Maryland Legislature Poised to Extend Option of "Benefit" Status to LLCs
Maryland limited liability companies that pride themselves on their commitment to environmental and social responsibility soon may be able to obtain legal recognition, separate from their less magnanimous competitors. If passed, Senate Bill 595 and its companion House Bill 1151 will allow willing limited liability companies to elect “Benefit” status--similar to the “Benefit” status already available to Maryland corporations.
Under the new law, a “Benefit LLC” would be a for-profit enterprise that nevertheless chooses to place a premium on creating a perceived positive impact on the environment and society. Although the managing members of a Benefit LLC would owe their fiduciary duties exclusively to the company (like the managers of any business), their obligation to act in furtherance of the company’s environmental and social philosophies in addition to the company's financial interests (as opposed to solely the financial interests) means that what constitutes satisfactory performance of those fiduciary duties would be quite different from what is expected from the directors or managers of a traditional corporation or LLC. The legal advantage to Benefit LLC status would be that such a company’s managing members would enjoy a significant degree of insulation from liability, if a disgruntled member files a derivative action based on the company’s decision to forgo maximum profitability in the name of environmental or social responsibility. This would provide the managing members with greater freedom in running the business (however, there is a compelling argument that, in one sense, the managing members of a Benefit LLC actually would have less freedom, as their ability to pursue profits would be tempered).
Although still little-known and even less understood, Benefit status has been available to willing corporations in Maryland since October, 2011. Vermont also allows corporations to elect a similar legal status. In a Benefit corporation, directors must consider a proposed decision’s impact on the long-term financial well-being of the company, the environment, the community, the company’s employees, and society in general. To lessen the subjectivity involved in deciding the proper balance of those considerations, the Benefit corporation law requires directors of a Benefit corporation to inform their decision-making by looking to independent third-party standards that assess best practices in corporate social and environmental performance. It appears that the Benefit LLC law will be similar, if not identical, in that regard.
LLCs willing to elect Benefit status were right to complain about not being included in the Benefit corporation law, when it went into effect in October. As it turns out, many of the corporations electing Benefit status are small businesses with one or two shareholders, unlikely to wind up embroiled in derivative litigation. For such a corporation, however, there is nevertheless a very real business advantage in being able to say that the company is vetted as a good corporate citizen. That is what many LLCs want to be able to say as well, and the reason they would like to see the Benefit LLC law passed.
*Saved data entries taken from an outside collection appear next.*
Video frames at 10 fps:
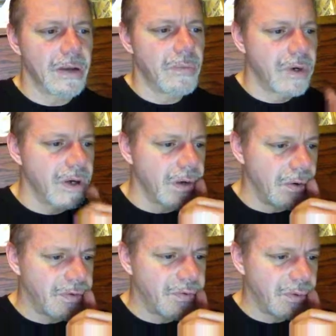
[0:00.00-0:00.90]
We're going to go
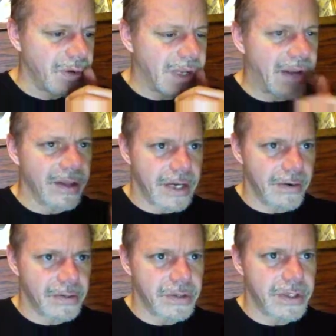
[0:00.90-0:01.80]
through a lot of the
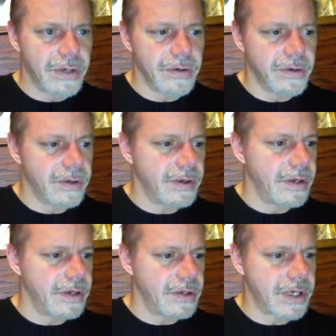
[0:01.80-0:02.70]
characters here
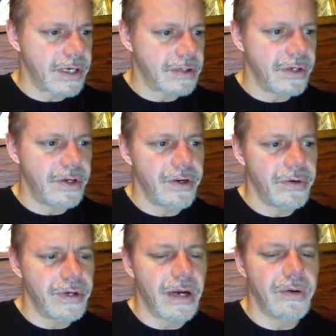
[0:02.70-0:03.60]
as I continue to go
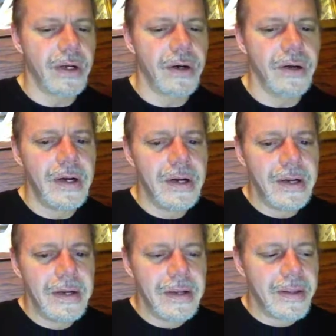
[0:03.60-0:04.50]
down here.
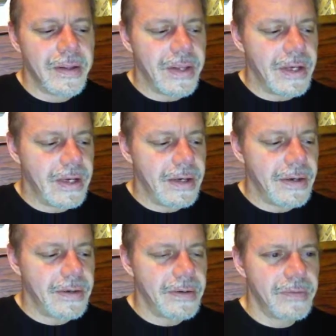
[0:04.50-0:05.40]
The
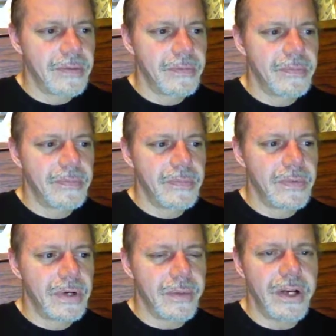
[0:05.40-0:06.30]

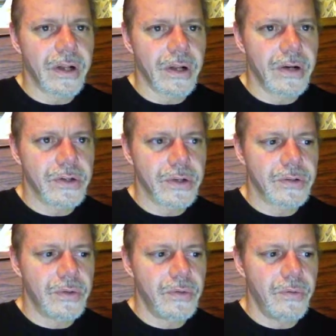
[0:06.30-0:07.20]
Commedia dell'arte is
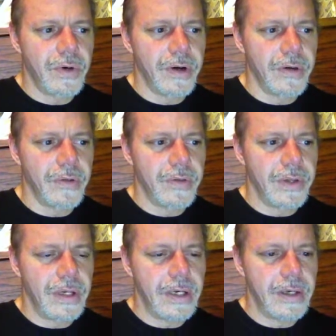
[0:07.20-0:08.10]
also where
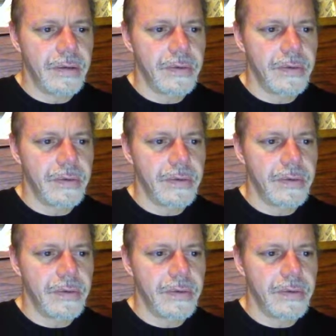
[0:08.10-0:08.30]
the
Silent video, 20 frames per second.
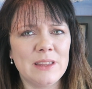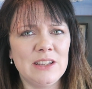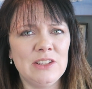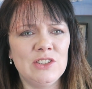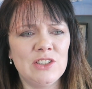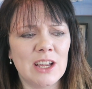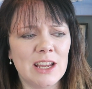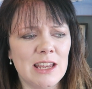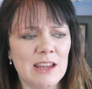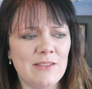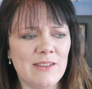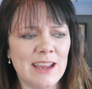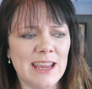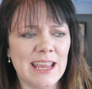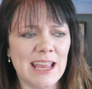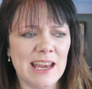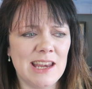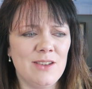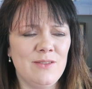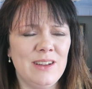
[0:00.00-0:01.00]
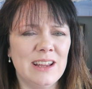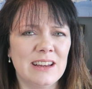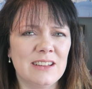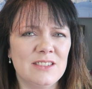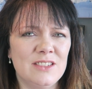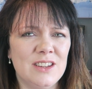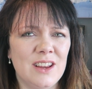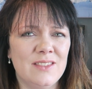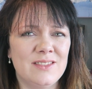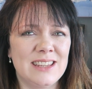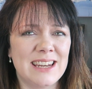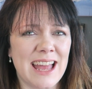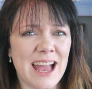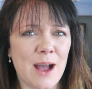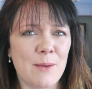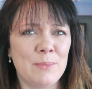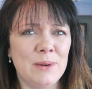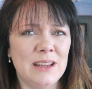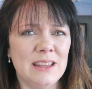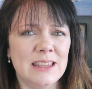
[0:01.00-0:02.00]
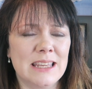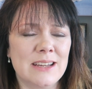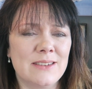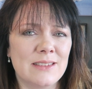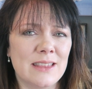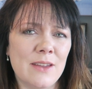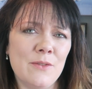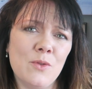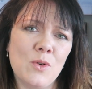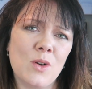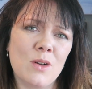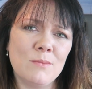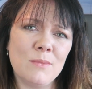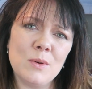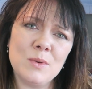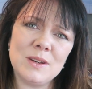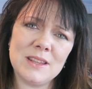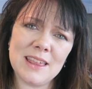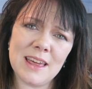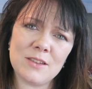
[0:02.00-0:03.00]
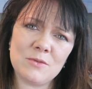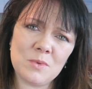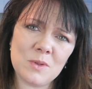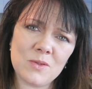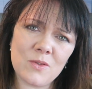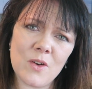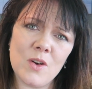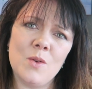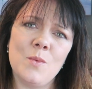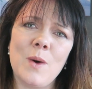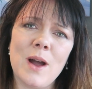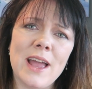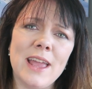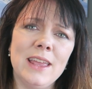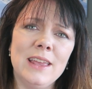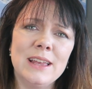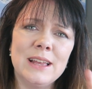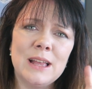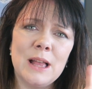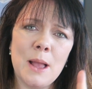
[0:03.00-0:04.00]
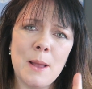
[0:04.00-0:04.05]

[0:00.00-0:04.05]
in January and you realise you left an apple in there and they've all gone mouldy and had to be thrown away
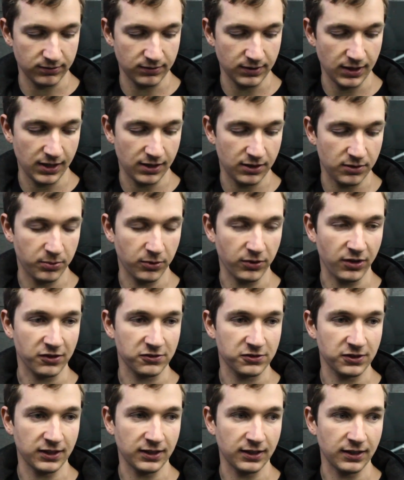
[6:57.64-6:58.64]
needed to put
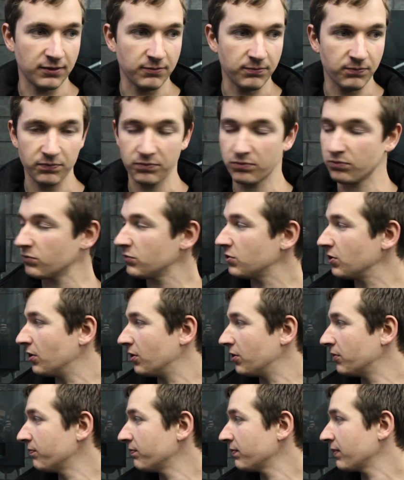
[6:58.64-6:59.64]
that seal in.
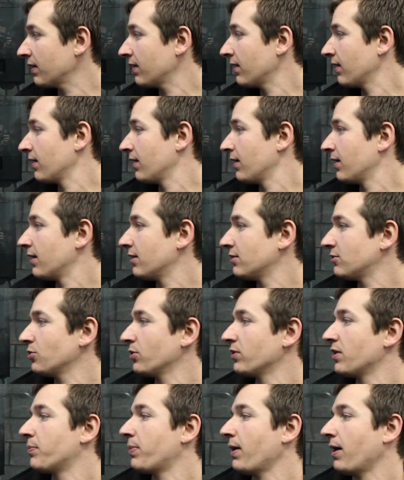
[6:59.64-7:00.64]
So it's doing the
If the Benefit LLC law is enacted, its practical effect for participating LLCs, many of which likely will be small businesses with one or two owner-operators, will be that those companies can now market themselves as environmentally and socially conscious to potential customers, suppliers, investors, or anyone else they may hope to do business with. Because a Benefit LLC’s legal framework would require it to work for a positive environmental and societal impact, as measured by a third-party standard, others considering doing business with the company would know that the company’s stated ethos is more than just puffery. That could be a significant business advantage. Indeed, consumers are placing more and more emphasis on environmentally sustainable products and services. Moreover, many larger corporations are starting to create positions for “chief sustainability officers,” whose job is to improve the corporation’s environmental performance; thus, companies with Benefit status might have a distinct advantage over competitors, when seeking to supply goods or services to those large corporations.
For many small businesses, incorporating simply is impracticable because of the tax consequences. Thus, they operate as LLCs. Currently, however, the business advantage of Benefit status is not available to LLCs. By enacting the Benefit LLC law, the Maryland General Assembly would promote environmental and social responsibility and encourage business growth in Maryland. Both goals are laudable.